La risposta è arrivata dopo qualche ora. Come risultato mi sono stati riaccreditati i soldi delle spese di spedizione (visto che ad Apple risultava essere stato consegnato dal vettore – e così non era) e mi è stata spedita una nuova copia dell’album a un nuovo indirizzo da me indicato, con corriere espresso gratuito. In due giorni la mia ragazza ha potuto vedere l’album regalo (natalizio) con le nostre foto. E furono felici e contenti (anche se quasi a fine gennaio).
Perchè racconto questo?
Perchè le aziende si stanno rendendo conto dell’importanza di presidiare questi luoghi dove ogni consumatore ha un megafono in mano, ed è pronto ad usarlo per rompere le scatole qualora le cose vadano storte e la controparte se ne infischi. Il problema è che non sempre si ha il coraggio (e la volontà) di lavare i panni sporchi in pubblico.
Il consumatore è consapevole di non vivere in un mondo perfetto, ma di vivere nel mondo reale. E sa benissimo che ci possono essere dei problemi. E’ palese che il meglio possibile sia che i prodotti e i servizi siano perfetti, e che il consumatore sia soddisfatto, ma bisogna fare i conti con la realtà.
La soddisfazione del consumatore è sì inficiata dall’evenienza che si verifichino dei problemi, ma se questi sono prontamente risolti dall’azienda, il valore del brand e la soddisfazione del cliente possono uscire vincitori da una situazione apparentemente perdente.
Per questo la difficoltà maggiore sta nell’obbligarsi a lavare i panni sporchi in pubblico.
La domanda a cui rispondersi è: “Ti sentiresti di gestire i problemi dei tuoi clienti in una piazza?”.
Si vende di più con i social media?
Bella domanda. Sempre più spesso mi capita di parlare con aziende e interlocutori professionali (agenzie Pr, web agency ecc) molto interessati a quanto accade a livello di ecosistema 2.0. C’è molta curiosità da parte loro, questo è sicuro. Tuttavia, prima o poi capita di sentirsi fare domande tipo: “Quanto venderemo di più?”.

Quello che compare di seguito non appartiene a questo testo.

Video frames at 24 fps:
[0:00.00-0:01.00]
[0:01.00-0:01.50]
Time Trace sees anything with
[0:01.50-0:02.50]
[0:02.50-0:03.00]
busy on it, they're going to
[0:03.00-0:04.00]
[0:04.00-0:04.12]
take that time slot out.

Viene da rispondere: “Probabilmente anche niente!”. Non è questione di supponenza, ma in un periodo come questo bisogna star contenti se un intervento mirato sulle diverse piattaforme web ci consente di mantenere inalterato il livello di vendite preesistente e la propria reputazione online.

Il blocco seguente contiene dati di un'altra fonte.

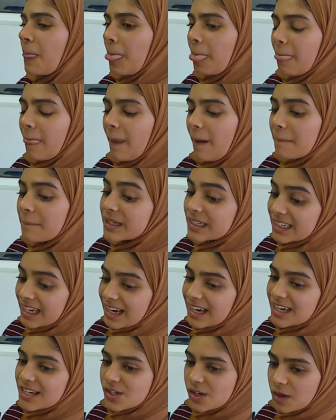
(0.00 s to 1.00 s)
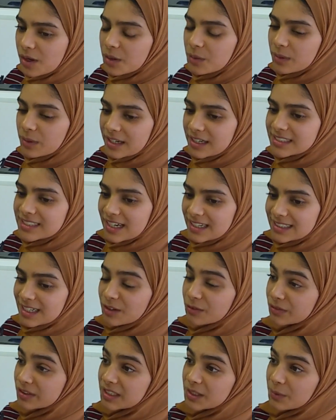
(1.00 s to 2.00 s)
But yeah, so it turned
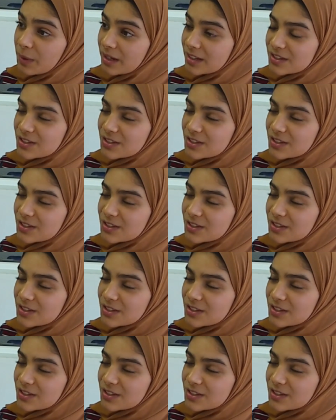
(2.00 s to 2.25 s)
out really well. So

Il discorso secondo me è più articolato: c’è una conversazione in atto, globale e a tutti i livelli della società. E’ nata, sta crescendo e continuerà a svilupparsi a prescindere dalla tua partecipazione. E parleranno anche di te, della tua azienda, dei tuoi prodotti o servizi, di come ti comporti e di che livello (e qualità) di interazione hai con i tuoi clienti, fornitori, partner, stakeholder in genere. Disintermediando e bypassando tutti i canali e i linguaggi (mass media, advertising) che di solito hanno detenuto l’esclusiva di questo racconto sociale.

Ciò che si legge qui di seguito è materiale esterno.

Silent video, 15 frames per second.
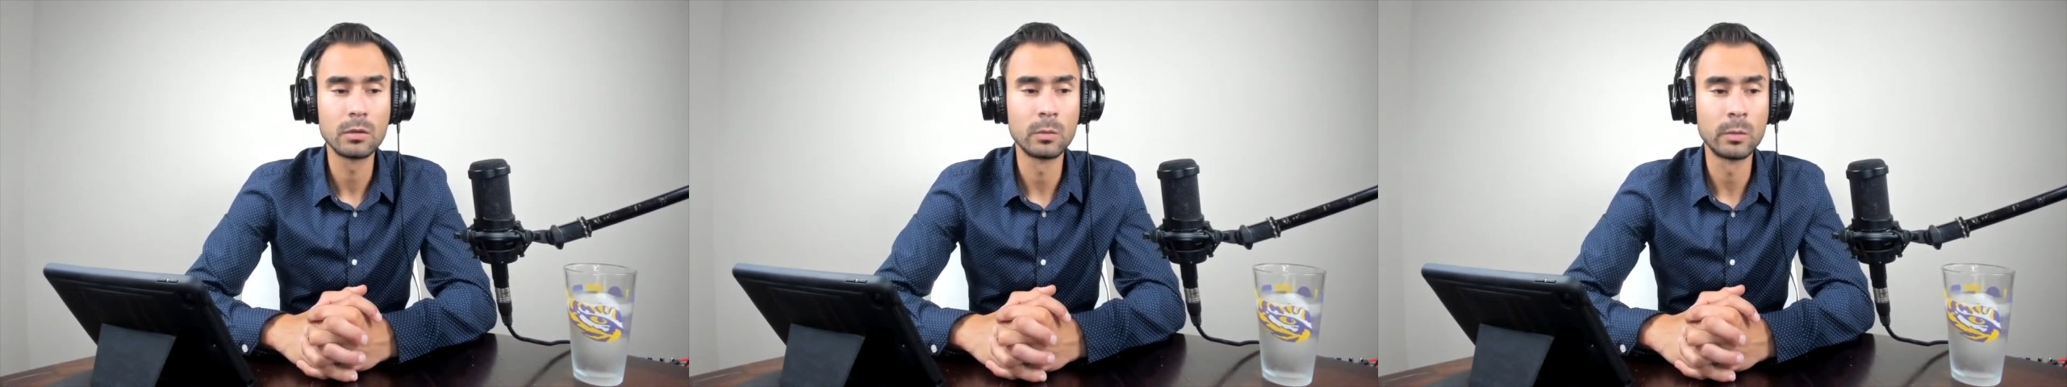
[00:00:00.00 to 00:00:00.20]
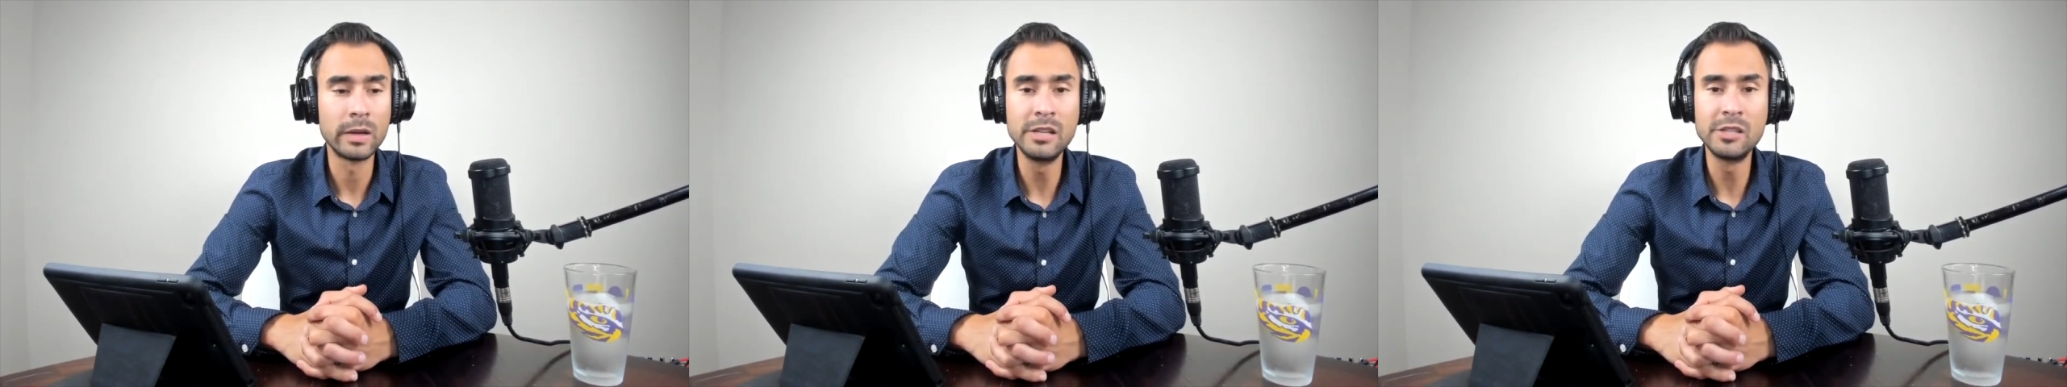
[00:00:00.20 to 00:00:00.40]

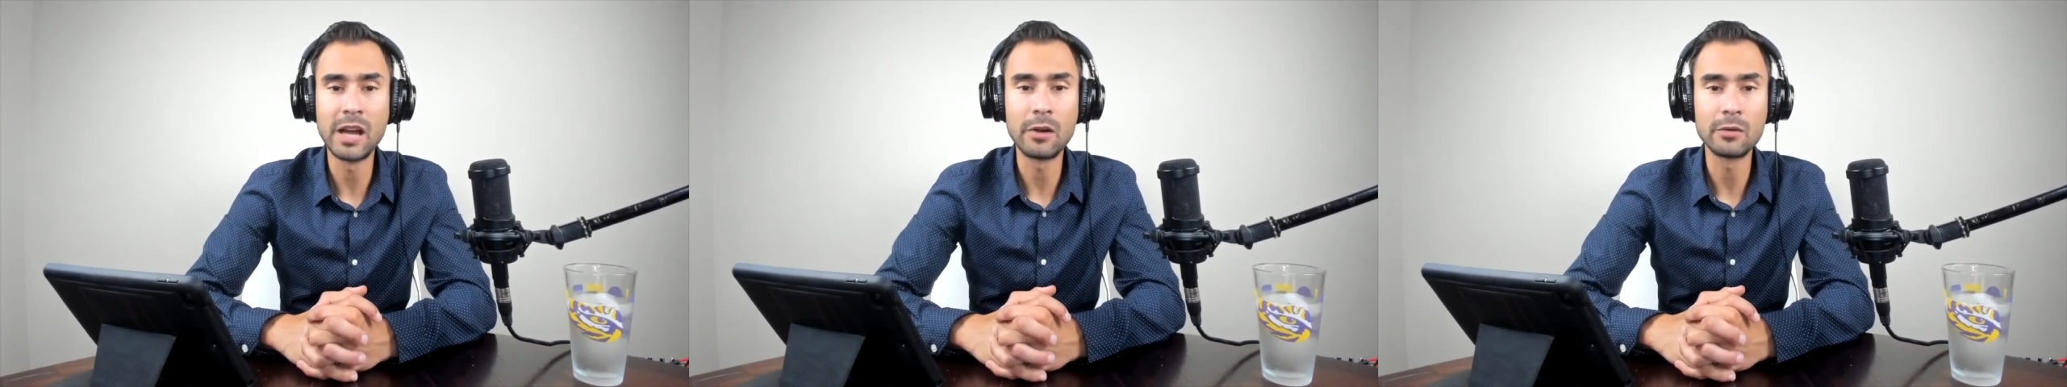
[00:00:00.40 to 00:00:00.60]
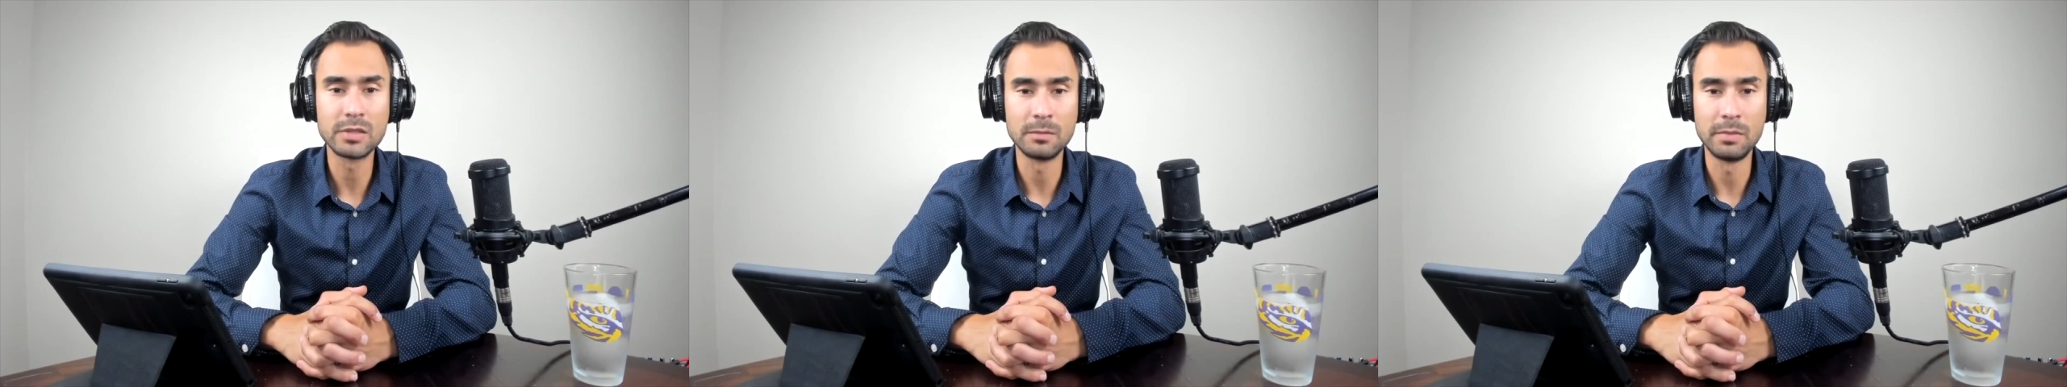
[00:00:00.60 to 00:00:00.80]
Reach
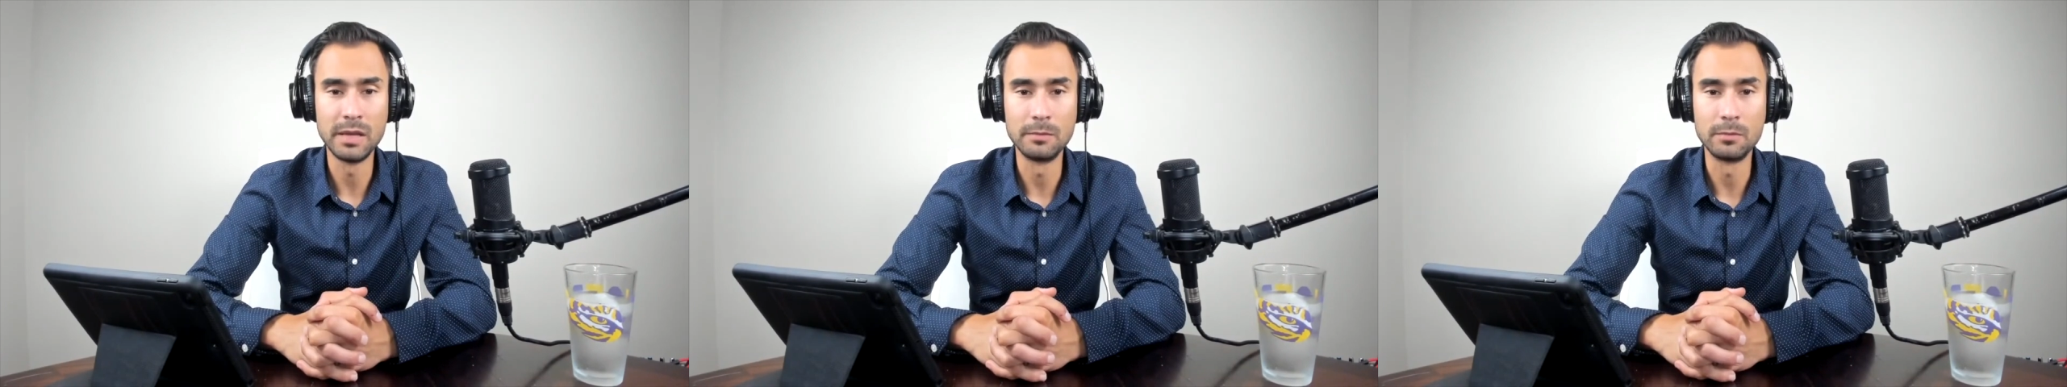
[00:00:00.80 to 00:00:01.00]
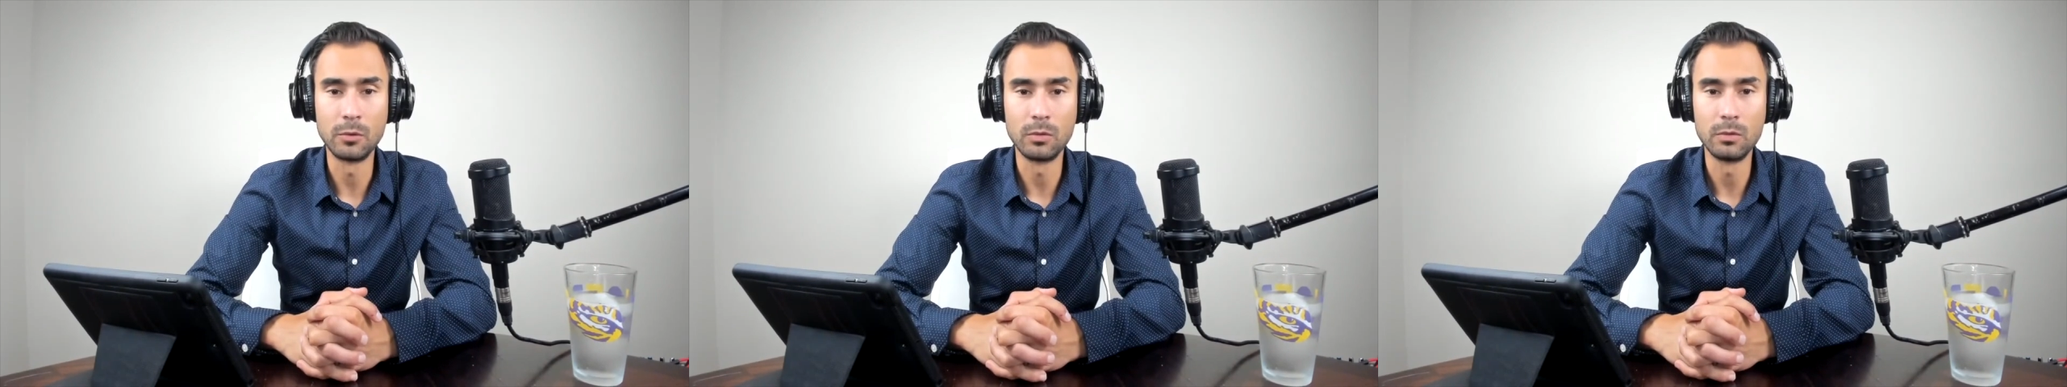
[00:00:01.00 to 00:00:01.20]
out to
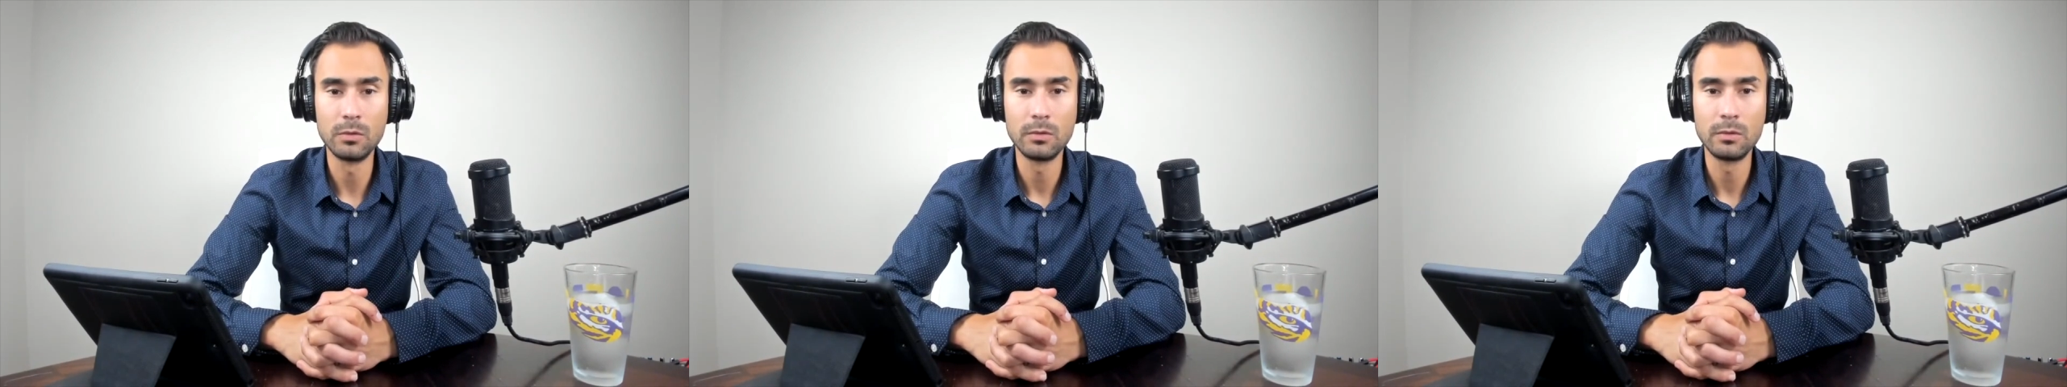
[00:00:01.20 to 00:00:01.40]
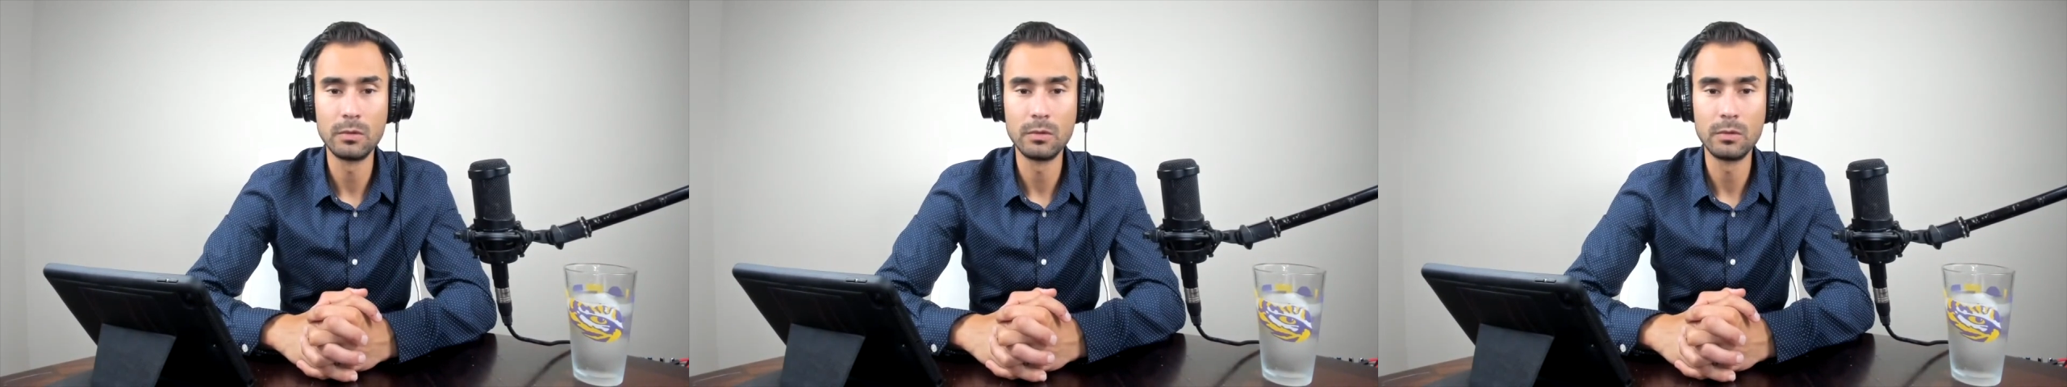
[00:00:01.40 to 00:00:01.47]
people.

Bene, molto meglio attrezzarsi, ascoltare, ascoltare di nuovo (non si sa mai! meglio farlo due volte) e scendere nell’arena. Magari dimenticandosi completamente di ogni approccio di tipo massmediatico, dove – seppure in presenza di un messaggio interattivo – è prevista la presenza di un palco e di una platea.
A metterla giù così, si rischia sempre di fare la figura dell’intransigente, anche se secondo me si dicono cose profondamente vere. Molto meglio partire ’soft’, consigliando (come ho fatto più volte) fonti che ritengo autorevoli, e che spiegano in modo chiaro vantaggi e valore aggiunto del matrimonio tra marketing, aziende e media sociali.
Mercoledì sera, ad esempio, ho seguito con molto interesse questo seminario gratuito online organizzato da Hubspot. A questo indirizzo è possibile chiedere una copia del materiale divulgato nell’occasione.